[Mesa-dev] [PATCH 0/2] Simple Klocwork patches

Ian Romanick idr at freedesktop.org
Mon Feb 8 23:49:31 UTC 2016


On 02/07/2016 02:07 PM, Matt Turner wrote:
> On Sun, Feb 7, 2016 at 1:37 PM, Juha-Pekka Heikkilä
> <juhapekka.heikkila at gmail.com> wrote:
>> Hi Iago,
>>
>> I know there are lot of places where there is malloc unchecked still
>> -- and then there is ralloc which is a story of its own. Reason why I
>> think checking these would be remotely useful in windows only (or
>> other way around, not under linux kernel) is on Windows one can get
>> the null pointer from malloc. On Androids I think memory over
>> committing has always been enabled and on Linux I suspect I belong to
>> the minority who like to set ulimits for memory.
>>
>> I agree checking these mostly is quite useless but there are those
>> corners where it may suddenly become valuable.
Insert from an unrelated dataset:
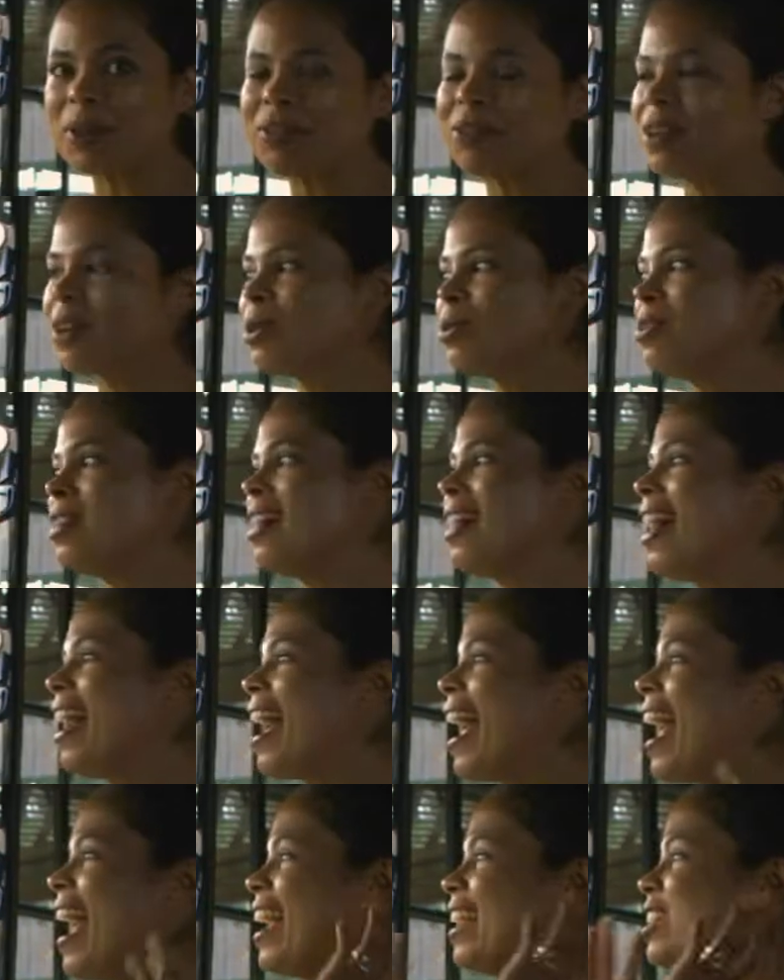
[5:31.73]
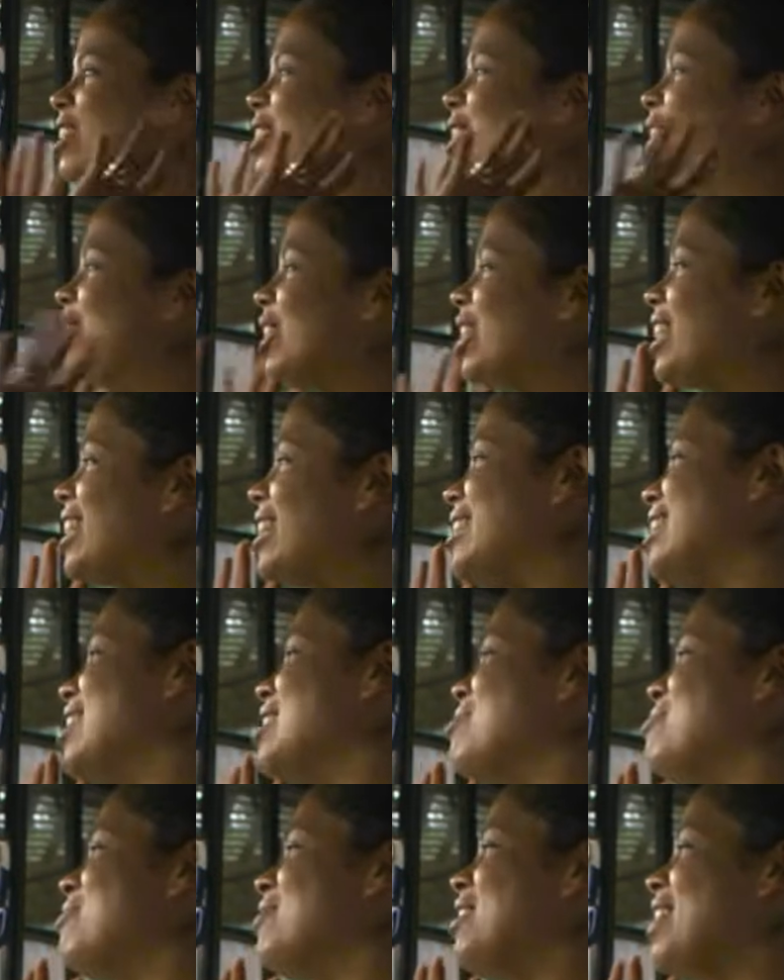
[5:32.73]
with you, and look at
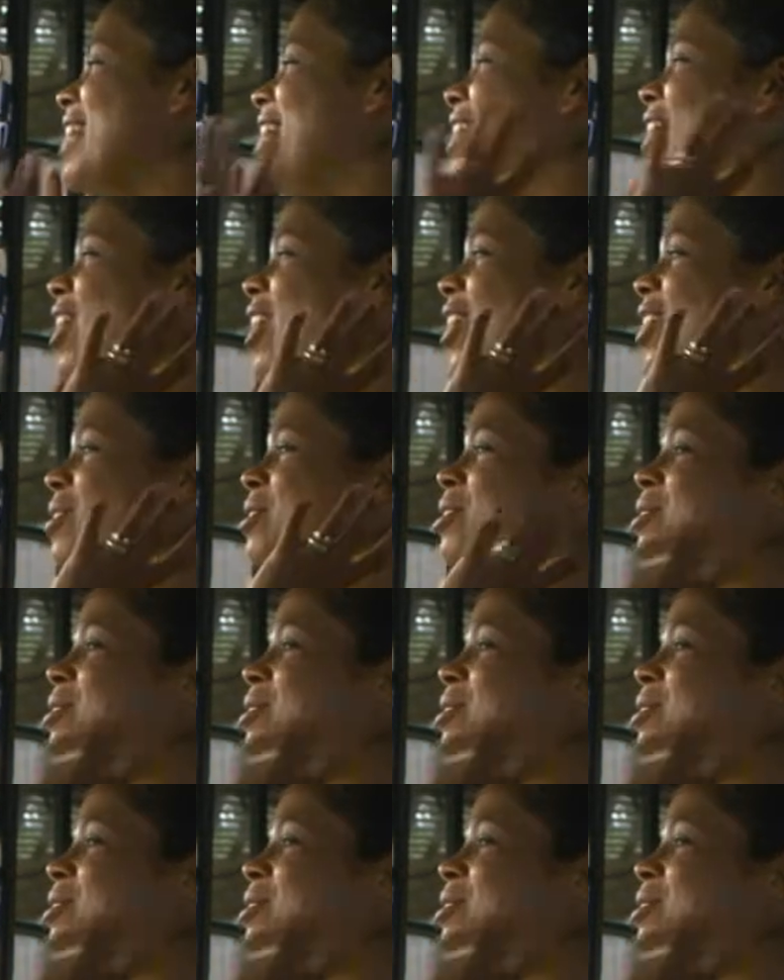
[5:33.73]
them. They are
When process is running
>> and everything has settled it will be weird if hit any of these checks
>> but any code which is run when process is starting I notice is the
>> place where things will fail if they fail. This is of course just my
>> opinion about the value of these checks but I really dislike
>> possibility of segfault when it is coming from a library.
>>
>> I didn't quickly notice where _mesa_error() get more heap. Stack it of
>> course needs but when I did stress test these _mesa_error() did still
>> work. Cannot promise my test was 100% correct though, I think it was
>> over year ago when I was playing with it.
> 
> There's no guarantee that fprintf() doesn't call malloc. In fact, glibc's does.
> 
> Adding these checks is really useless.

Maybe.  What Klocwork tries to detect isn't that your program might
crash because of a failed allocation.  It's trying to detect that malloc
returns NULL, then, perhaps through a series of offset operations, you
reference some other valid memory and get a weird result that could be
used for an exploit.  It's super paranoid and overly conservative in
these estimations.

This

    *(char *)NULL = 'x';

will crash.  This

    ((int *)NULL)[some_value] = 42;

is much less predictable... especially if some_value comes directly or
indirectly from user input.  Since the dereference may occur far, far
away from the allocation, it's halting-problem hard for a static
analysis tool to determine it cannot happen.

That said, I think the way we're currently adding this checks is pretty
much rubbish.  There's no testing, and, as a result, an unfortunate
percentage of the added tests have had bugs or one sort or another.